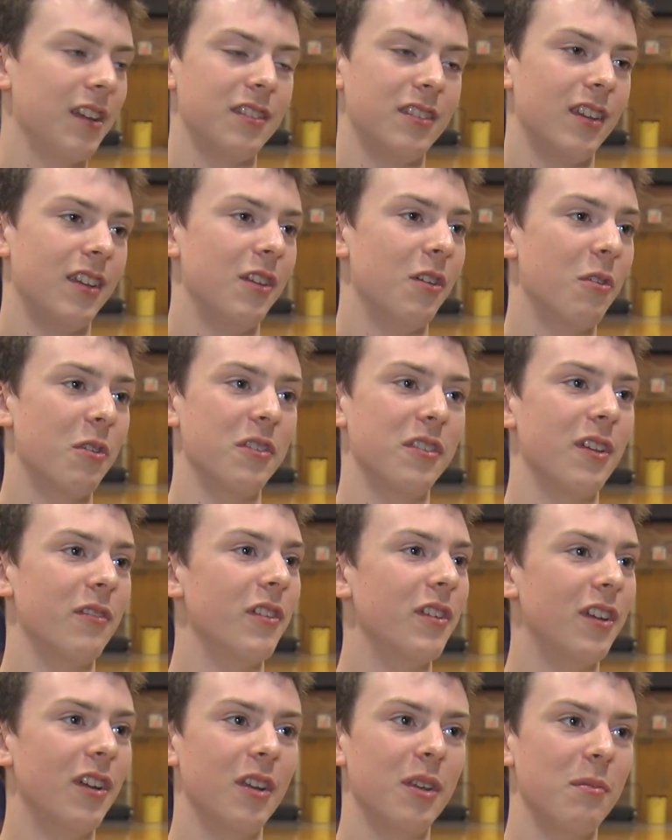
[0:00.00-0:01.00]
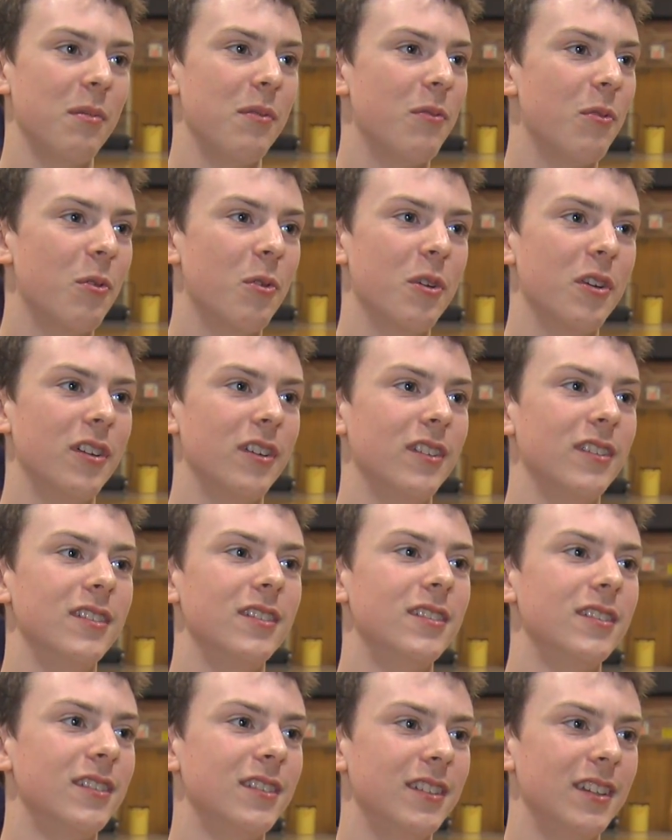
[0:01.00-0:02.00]
I said, no one's ever done it before, and
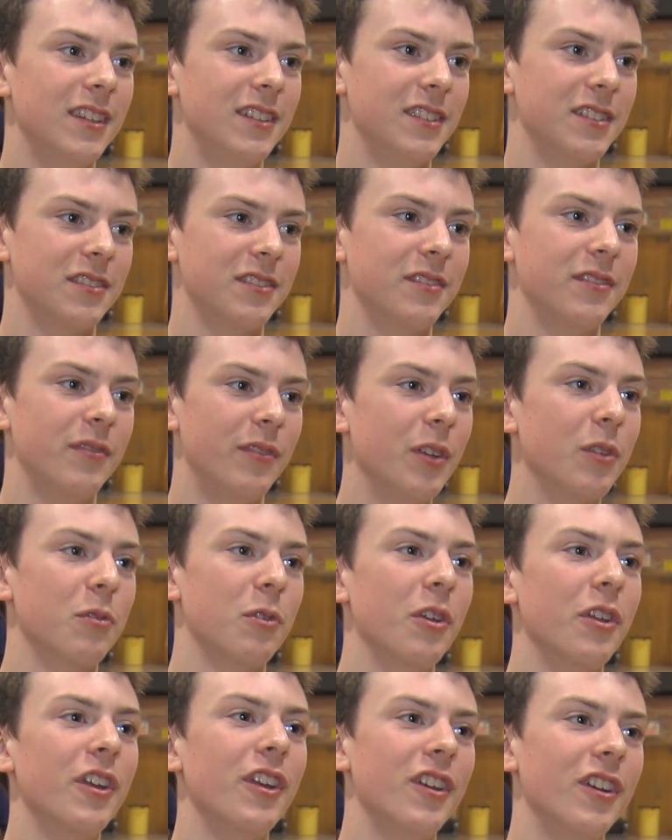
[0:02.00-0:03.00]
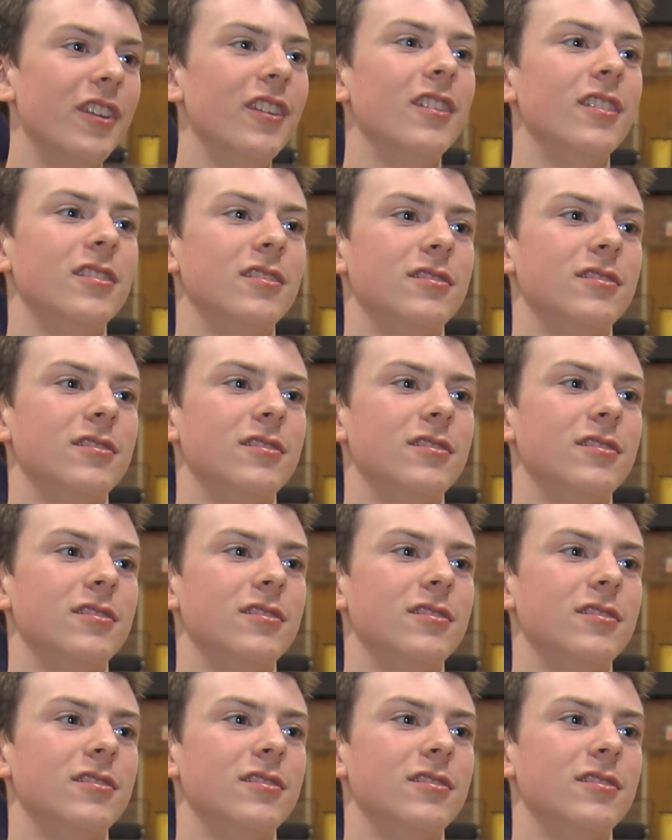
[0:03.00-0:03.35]
it just feels really good.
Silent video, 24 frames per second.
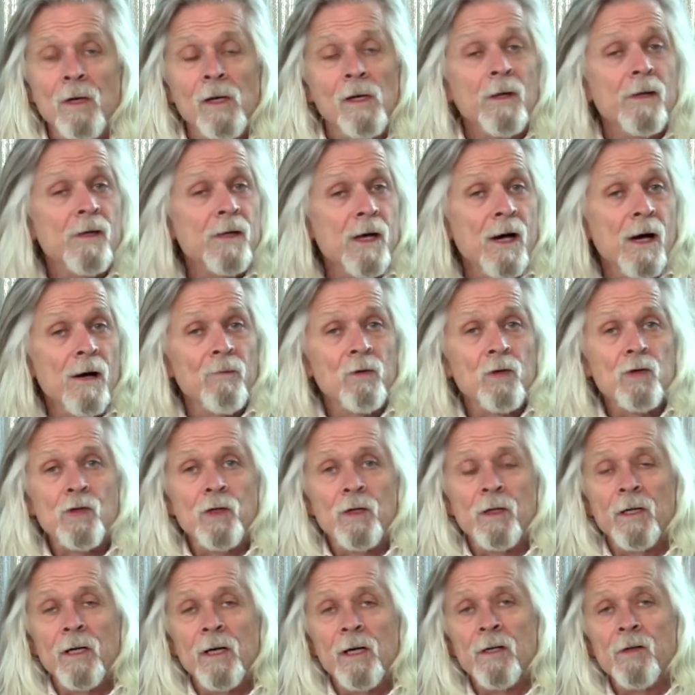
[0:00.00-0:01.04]
The average
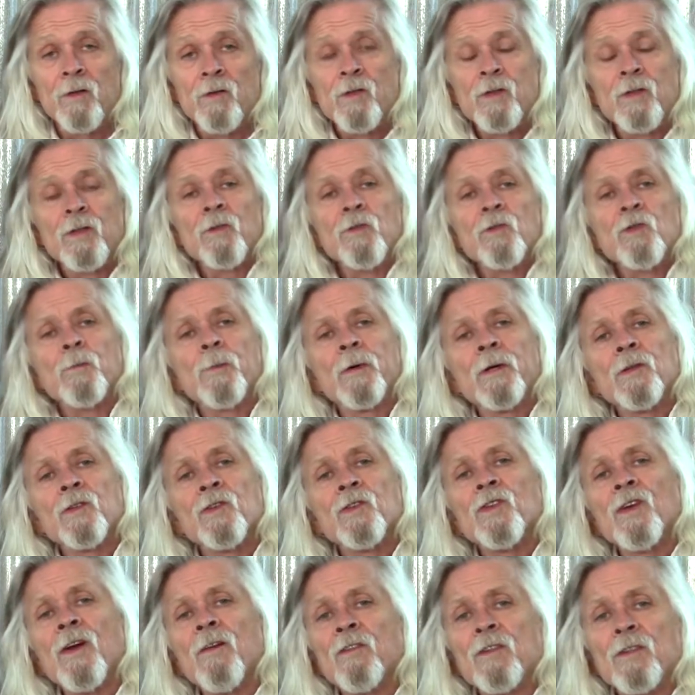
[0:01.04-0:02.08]
Canadian still spends
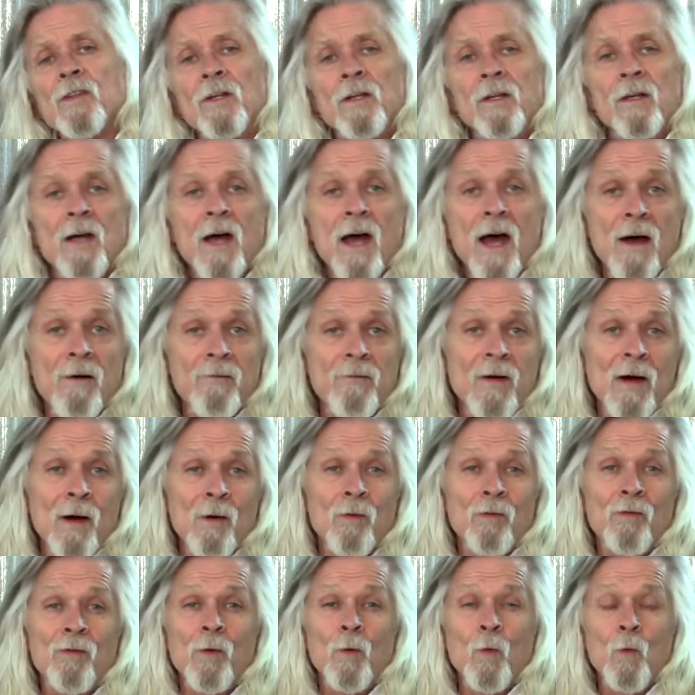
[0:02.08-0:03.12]
17.5
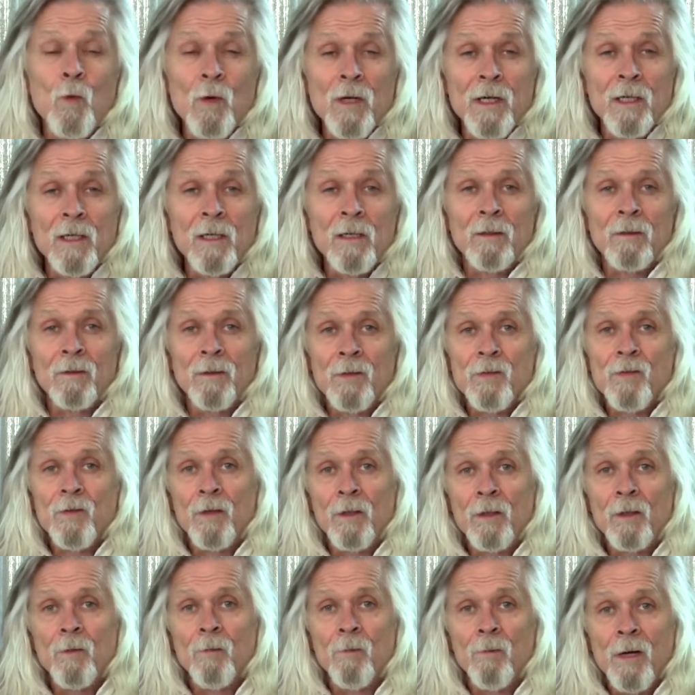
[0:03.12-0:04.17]
hours a week
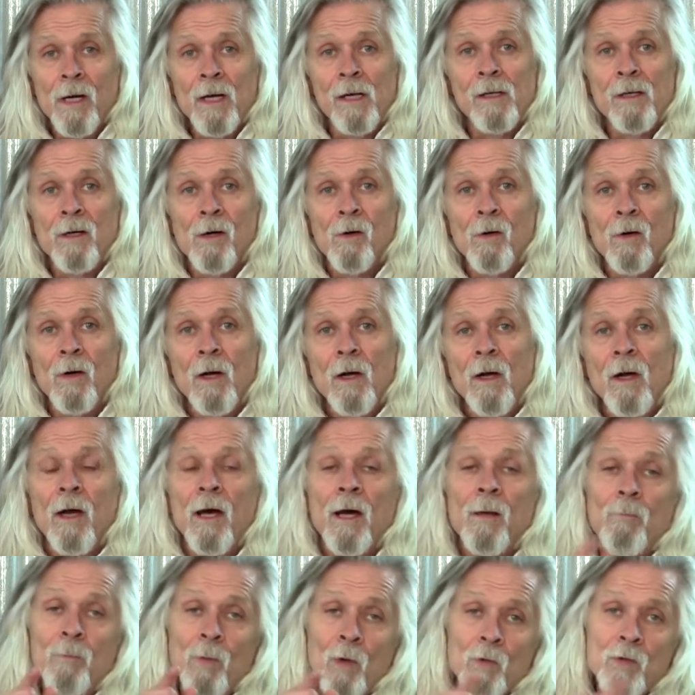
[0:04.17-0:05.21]
listening to radio,
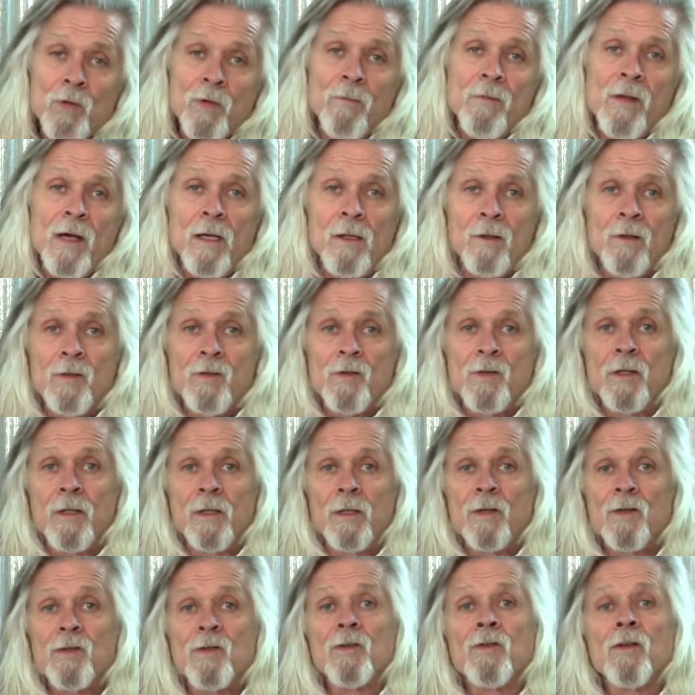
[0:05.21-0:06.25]
and most of that listening
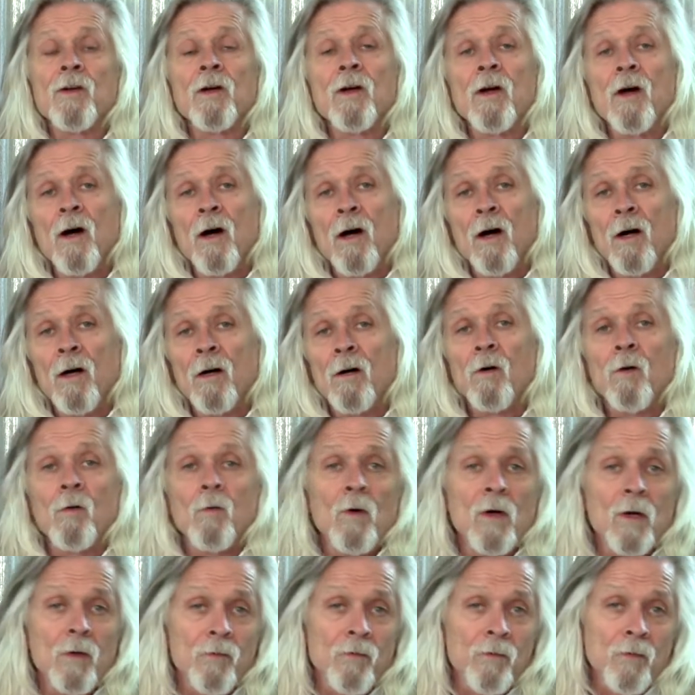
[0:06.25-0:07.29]
is in the car or
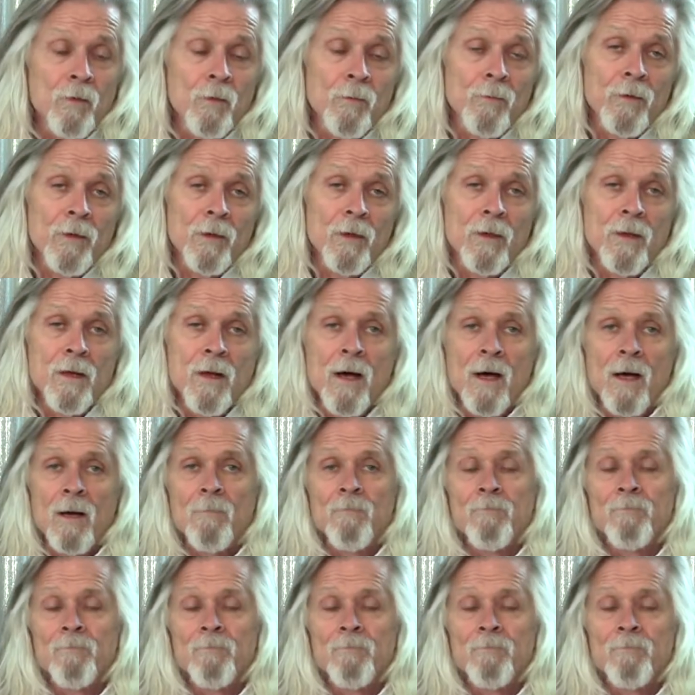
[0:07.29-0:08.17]
while surfing the net.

################

WHAT THE TASK ASKS >> Your response must consist of the material above, reproduced word for word, with the images omitted.

YOUR RESPONSE >>
[0:00.00-0:01.00]
[0:01.00-0:02.00]
I said, no one's ever done it before, and
[0:02.00-0:03.00]
[0:03.00-0:03.35]
it just feels really good.
Silent video, 24 frames per second.
[0:00.00-0:01.04]
The average
[0:01.04-0:02.08]
Canadian still spends
[0:02.08-0:03.12]
17.5
[0:03.12-0:04.17]
hours a week
[0:04.17-0:05.21]
listening to radio,
[0:05.21-0:06.25]
and most of that listening
[0:06.25-0:07.29]
is in the car or
[0:07.29-0:08.17]
while surfing the net.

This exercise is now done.